**What to produce**. Your task is to transcribe each record exactly and to omit every image.

**Data excerpts**.
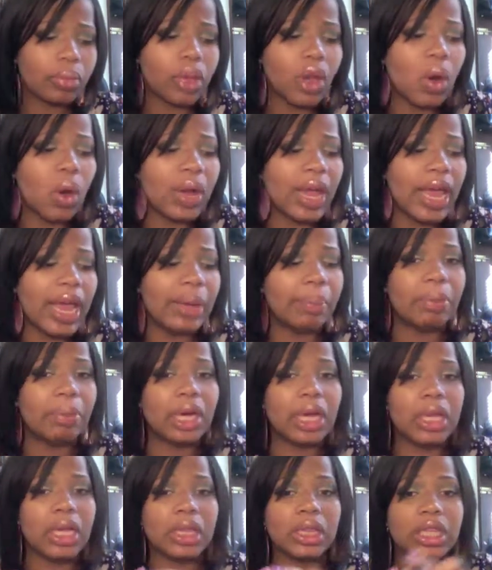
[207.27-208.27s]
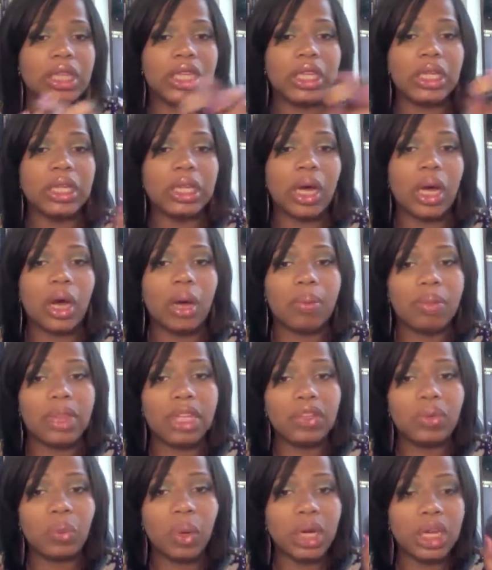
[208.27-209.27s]
Okay, but the
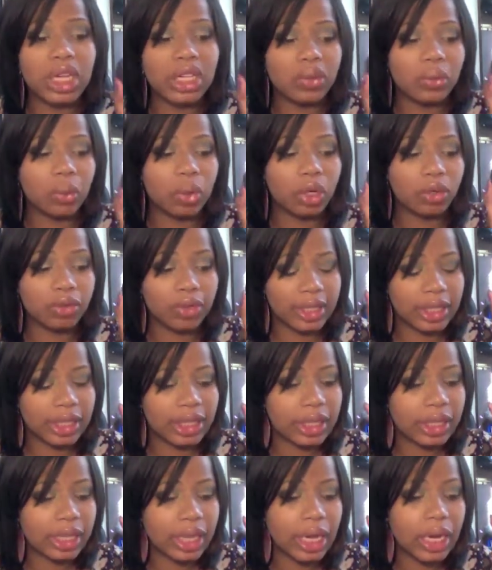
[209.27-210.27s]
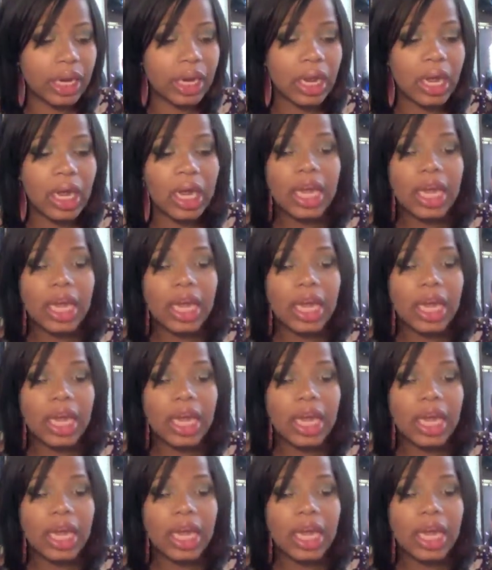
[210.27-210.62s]
this one is water resistant.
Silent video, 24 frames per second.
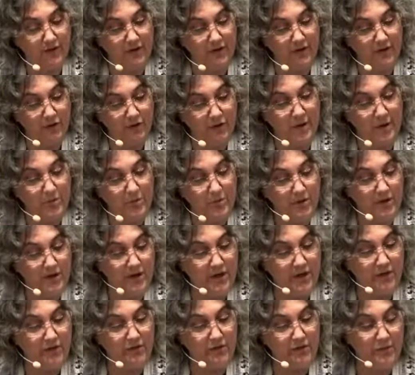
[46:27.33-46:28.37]
and remember
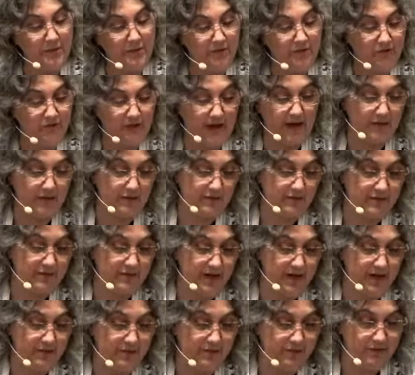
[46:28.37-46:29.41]
their ultimate
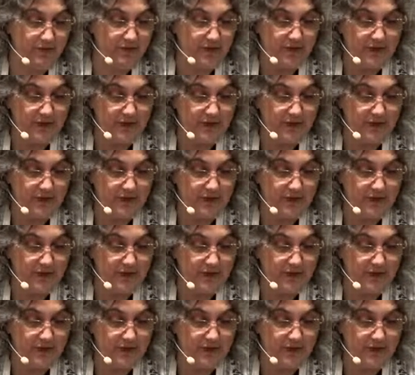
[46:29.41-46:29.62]
sacrifice.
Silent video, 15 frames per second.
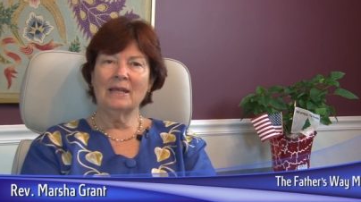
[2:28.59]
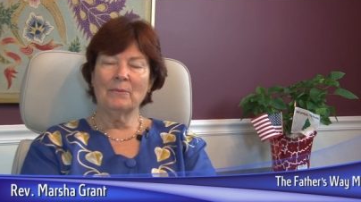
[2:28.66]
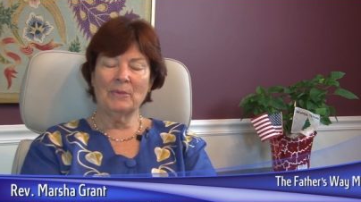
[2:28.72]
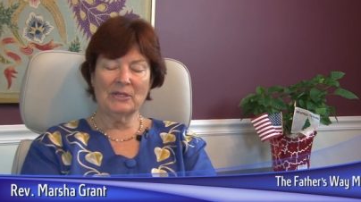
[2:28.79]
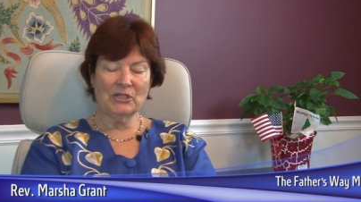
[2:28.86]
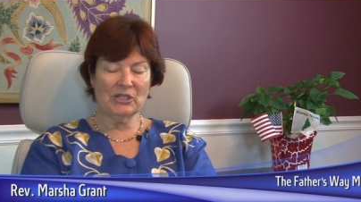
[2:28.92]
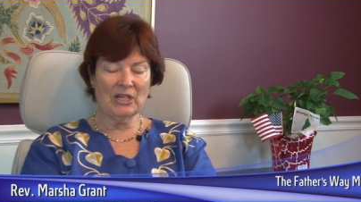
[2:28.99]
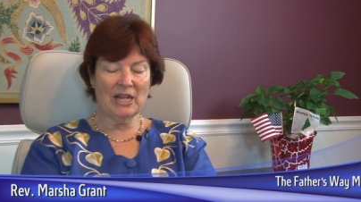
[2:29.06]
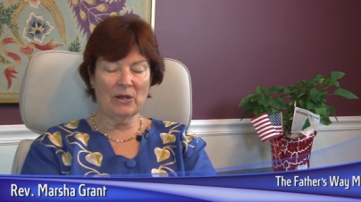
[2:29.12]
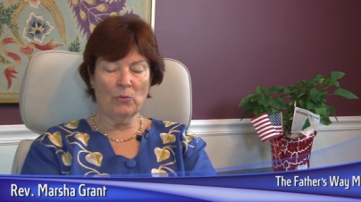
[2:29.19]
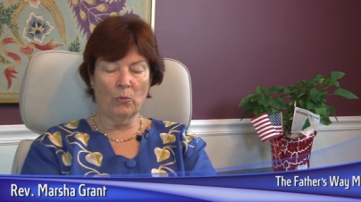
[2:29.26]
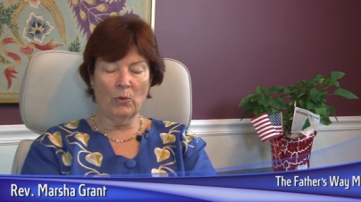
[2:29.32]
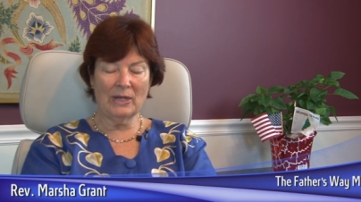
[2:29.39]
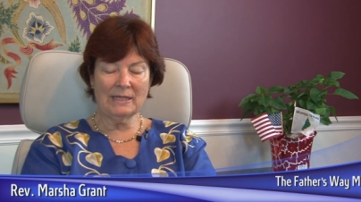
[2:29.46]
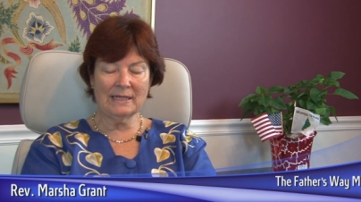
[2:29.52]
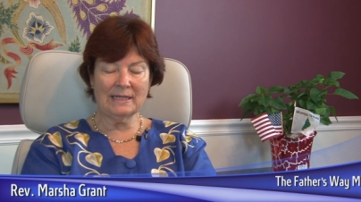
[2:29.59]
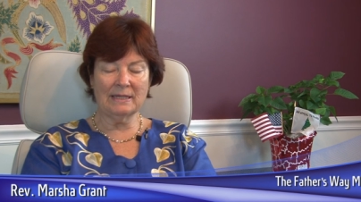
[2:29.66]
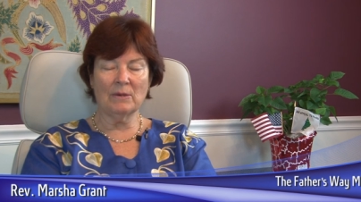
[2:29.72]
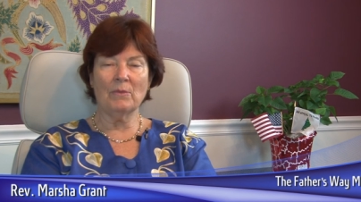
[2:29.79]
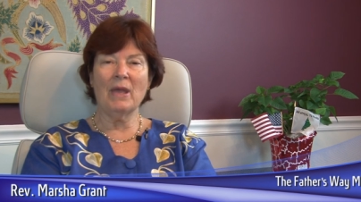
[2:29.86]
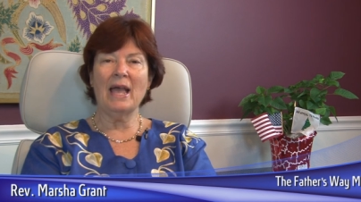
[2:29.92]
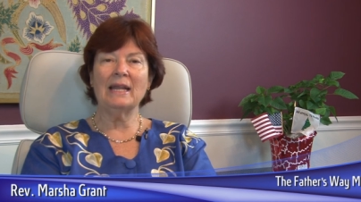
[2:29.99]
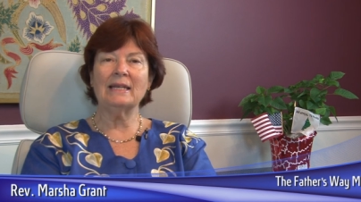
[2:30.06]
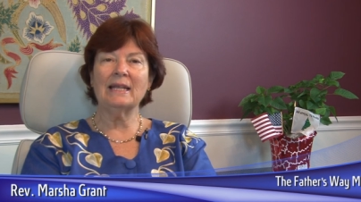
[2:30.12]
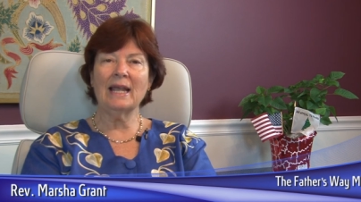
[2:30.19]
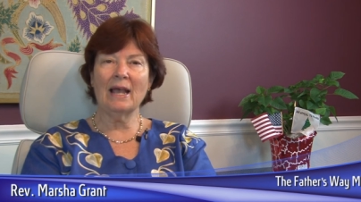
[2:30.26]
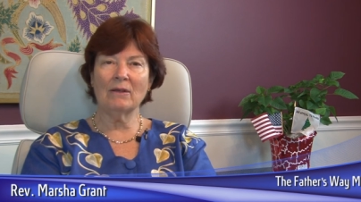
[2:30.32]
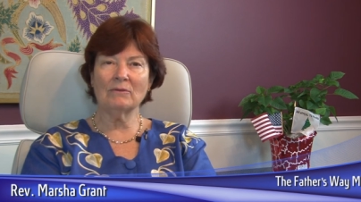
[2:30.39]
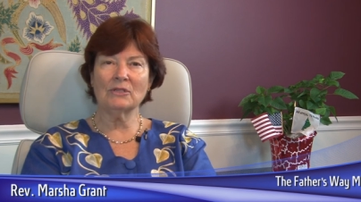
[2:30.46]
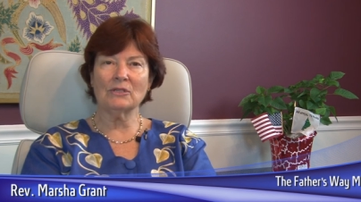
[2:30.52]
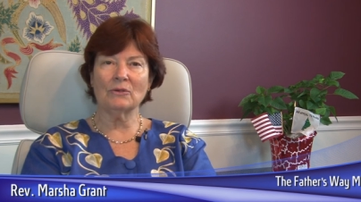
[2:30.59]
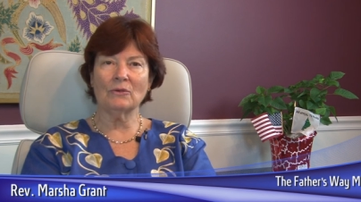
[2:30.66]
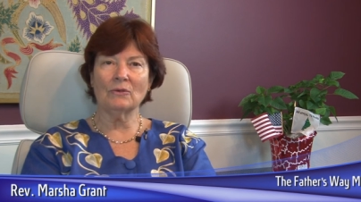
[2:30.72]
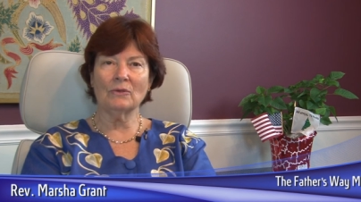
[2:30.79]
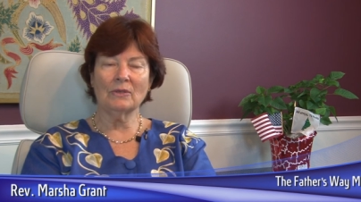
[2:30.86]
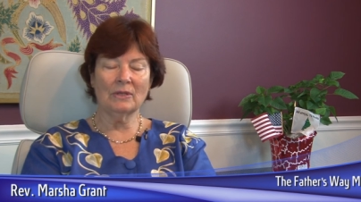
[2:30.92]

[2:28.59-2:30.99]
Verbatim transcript: but seek wisdom and counsel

**Worked solution**.
[207.27-208.27s]
[208.27-209.27s]
Okay, but the
[209.27-210.27s]
[210.27-210.62s]
this one is water resistant.
Silent video, 24 frames per second.
[46:27.33-46:28.37]
and remember
[46:28.37-46:29.41]
their ultimate
[46:29.41-46:29.62]
sacrifice.
Silent video, 15 frames per second.
[2:28.59]
[2:28.66]
[2:28.72]
[2:28.79]
[2:28.86]
[2:28.92]
[2:28.99]
[2:29.06]
[2:29.12]
[2:29.19]
[2:29.26]
[2:29.32]
[2:29.39]
[2:29.46]
[2:29.52]
[2:29.59]
[2:29.66]
[2:29.72]
[2:29.79]
[2:29.86]
[2:29.92]
[2:29.99]
[2:30.06]
[2:30.12]
[2:30.19]
[2:30.26]
[2:30.32]
[2:30.39]
[2:30.46]
[2:30.52]
[2:30.59]
[2:30.66]
[2:30.72]
[2:30.79]
[2:30.86]
[2:30.92]

[2:28.59-2:30.99]
Verbatim transcript: but seek wisdom and counsel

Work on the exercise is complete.